SSA introduces new personalized online statements
- By Alice Lipowicz
- May 08, 2012
The Social Security Administration is now allowing millions of American adults with Social Security numbers to register with the agency online and access a personalized statement about their reported income and anticipated benefits.
Since the debut of the online Social Security Statement last week, about 130,000 people have created online accounts at SSA.gov allowing them online access to their statements.
Michael Astrue, commissioner of Social Security, said the new online statement is easy to use provides useful information for financial planning.
“I am pleased with the public’s initial response to our new online Social Security Statement,” Astrue said in a news release on May 7. “People should get in the habit of checking their online statement each year.”

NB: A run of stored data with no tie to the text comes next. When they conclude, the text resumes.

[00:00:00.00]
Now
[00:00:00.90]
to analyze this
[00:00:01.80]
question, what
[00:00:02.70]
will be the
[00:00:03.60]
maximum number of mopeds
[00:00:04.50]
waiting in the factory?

However, some citizens are expected to have problems registering for the new service. The SSA confirmed that some individuals are likely to be unsuccessful in registering for an online account if the personal information they submit does not match what is contained in SSA’s records. The agency did not specify how many people might be affected by verification problems.
Some people may not be able to correctly answer the security questions they are asked in the registration; the questions are based on information about the individual that the SSA already has on file, the agency said. Other people may supply identifying information that differs from what the SSA has on file.

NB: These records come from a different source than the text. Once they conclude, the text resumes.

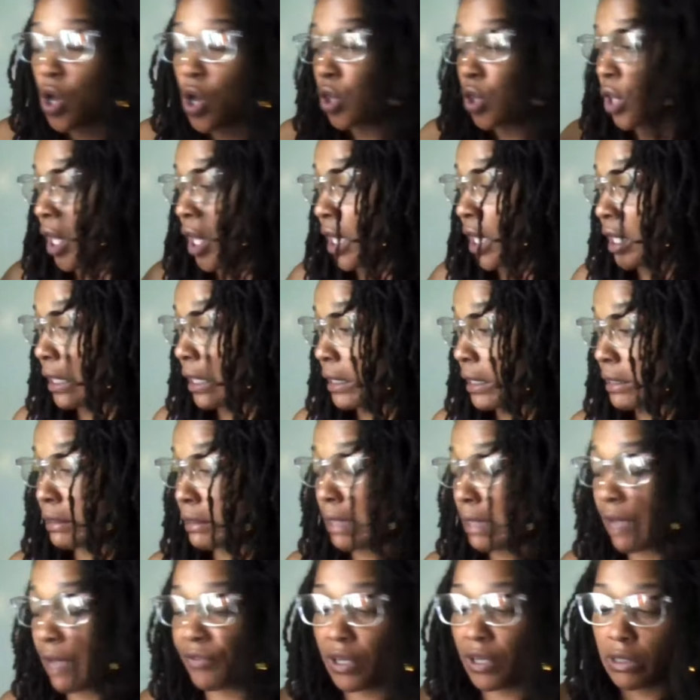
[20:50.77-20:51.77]
like is
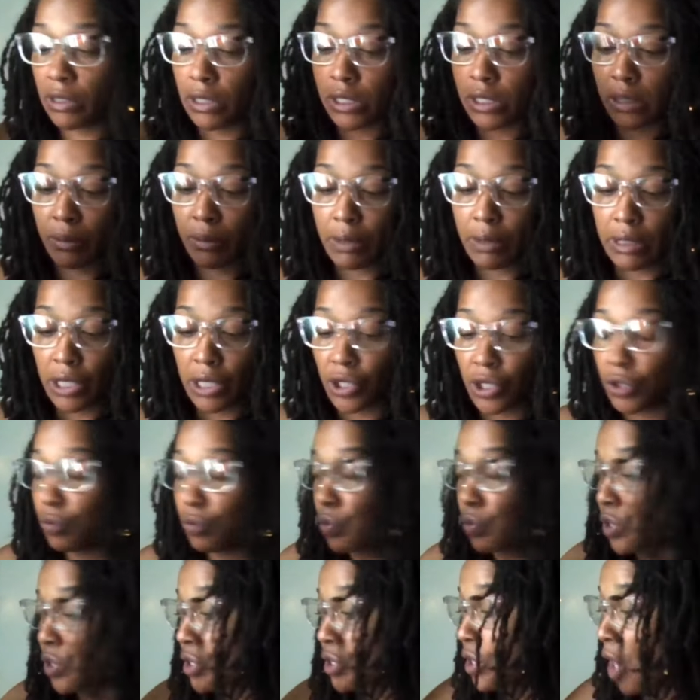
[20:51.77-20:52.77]
definitely something that you
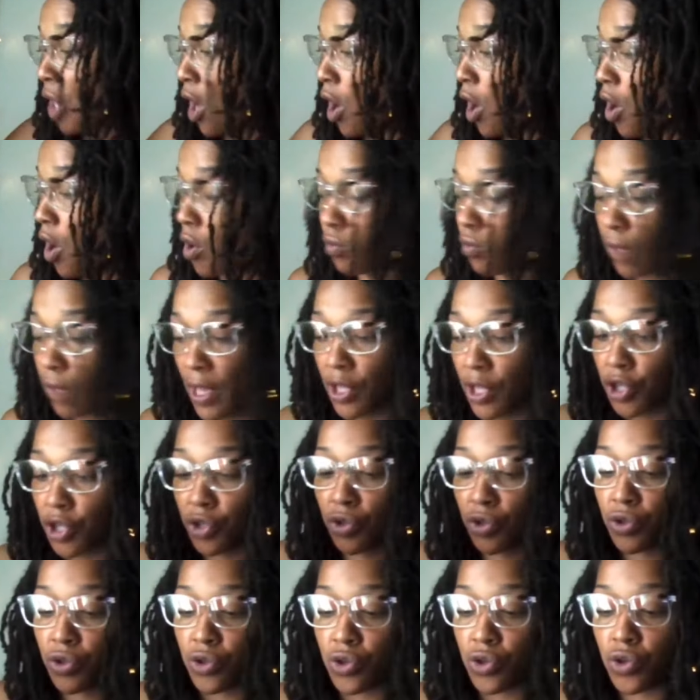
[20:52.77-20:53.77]
was like
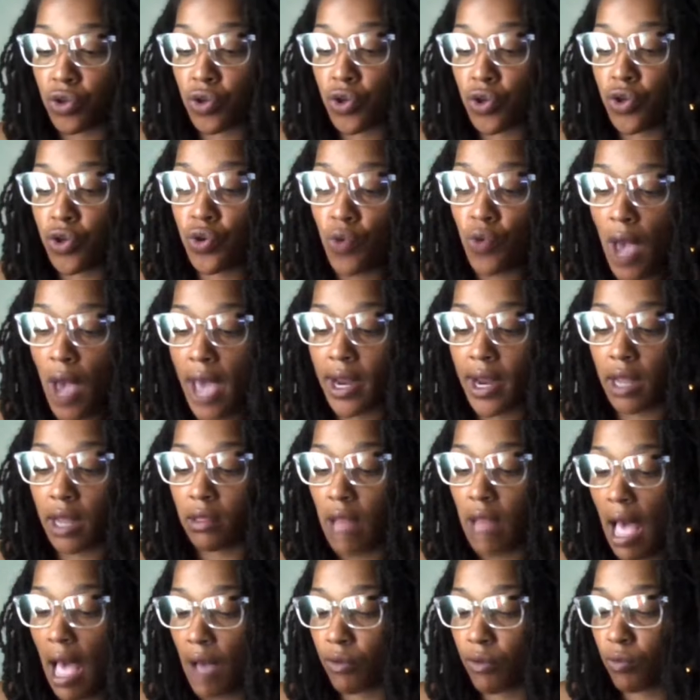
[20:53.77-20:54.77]
you had a
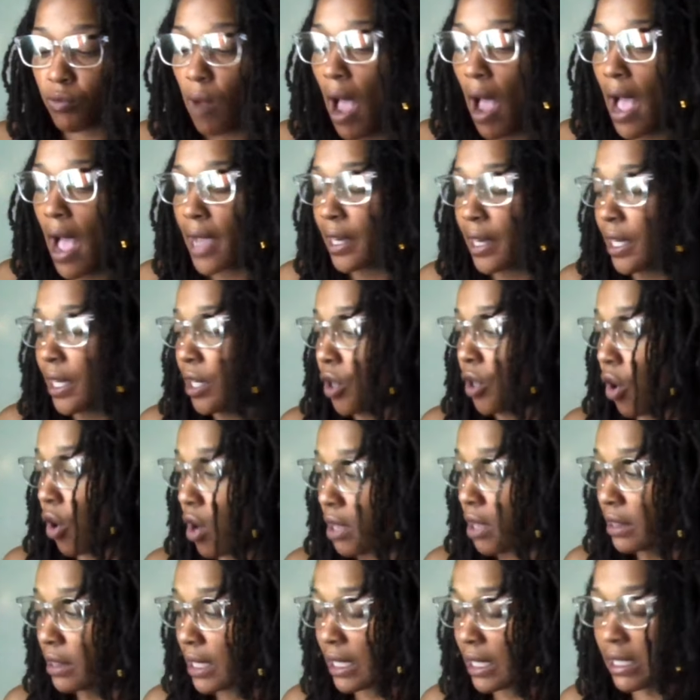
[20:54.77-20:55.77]
lot riding
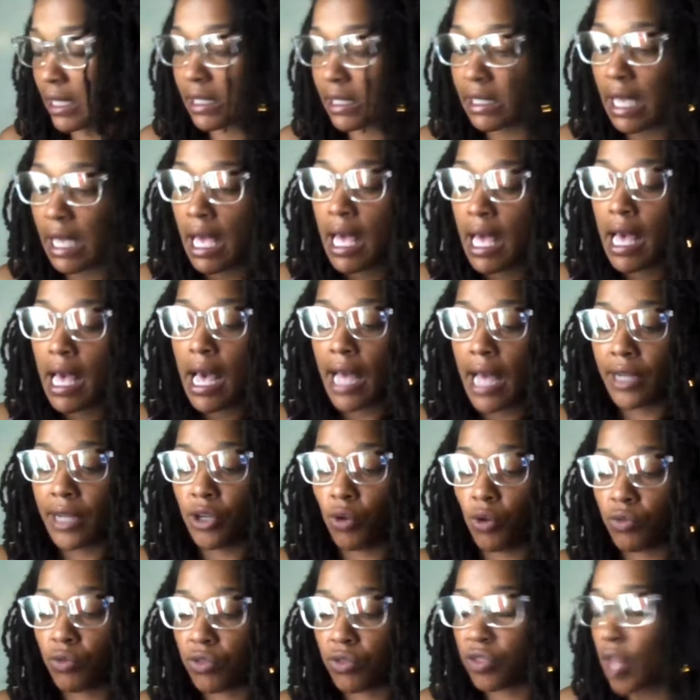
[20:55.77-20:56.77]
on this. I
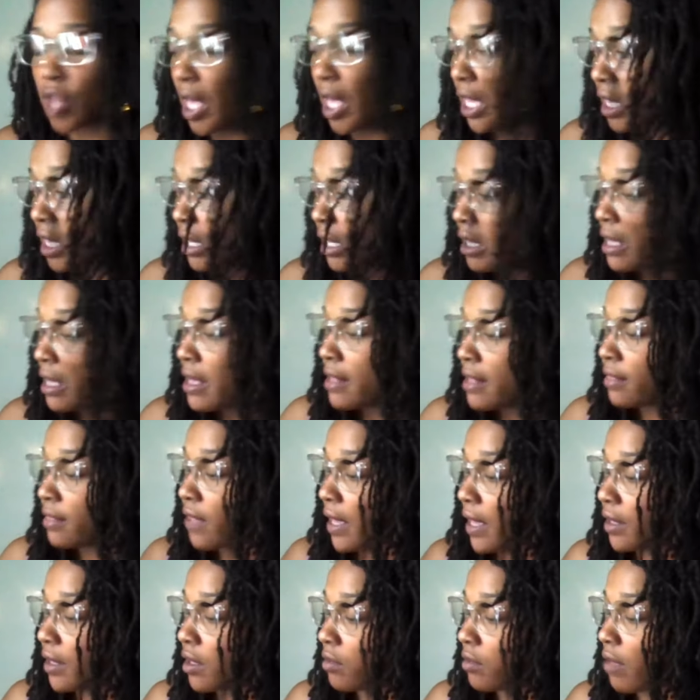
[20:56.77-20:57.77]
don't think
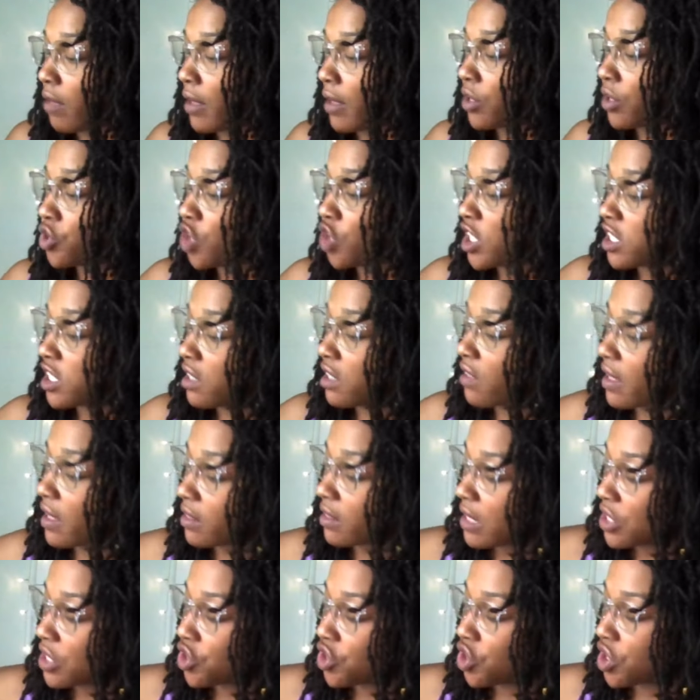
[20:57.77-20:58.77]
that like just like
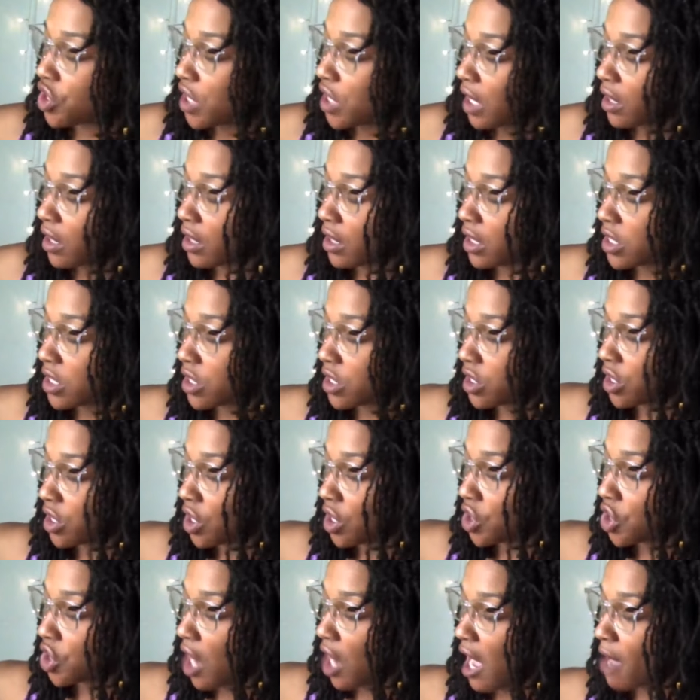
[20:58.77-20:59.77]
let's just say that this is a
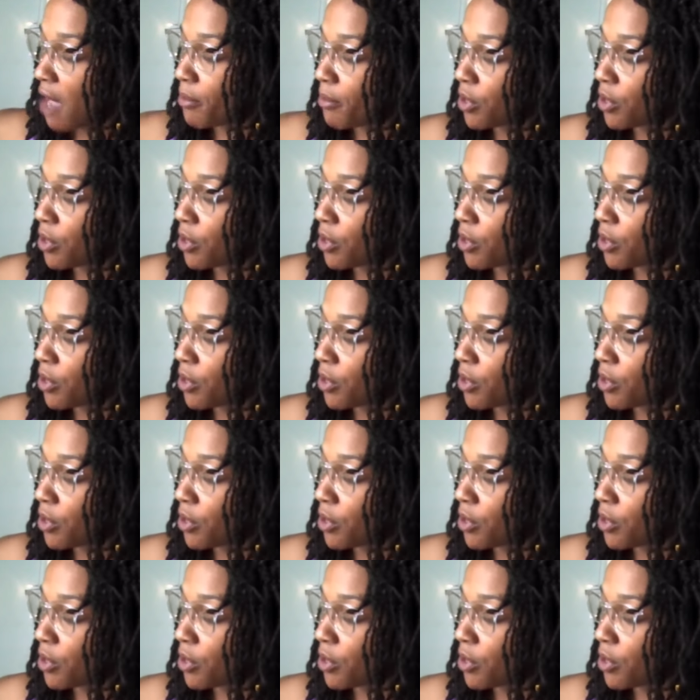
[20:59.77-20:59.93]
job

“In instances where this occurs, people will have the option to request a paper Social Security Statement be mailed to them. People who cannot verify online initially also may visit their local Social Security office and present an identity document in order to create an account and gain access to the online version of the statement,” the SSA said in a statement.
Historically, the SSA database has been known to contain a number of errors, primarily due to unauthorized individuals who steal or borrow Social Security numbers. For example, the Homeland Security Department’s E-Verify program has an a initial error rate of 2.6 percent, according to a 2011 report from the Government Accountability Office. The E-Verify program primarily relies on the SSA database for its identity verification.Many of the initial errors are later corrected with further adjudication and additional data.
A December 2009 study found that half the unauthorized users of E-Verify were undetected by the system, suggesting that many users were using lost, stolen or borrowed Social Security numbers.
SSA officials did not respond to a request for comment about current error rates in the SSA database and anticipated problems related to those error rates.
Alice Lipowicz is a staff writer covering government 2.0, homeland security and other IT policies for Federal Computer Week.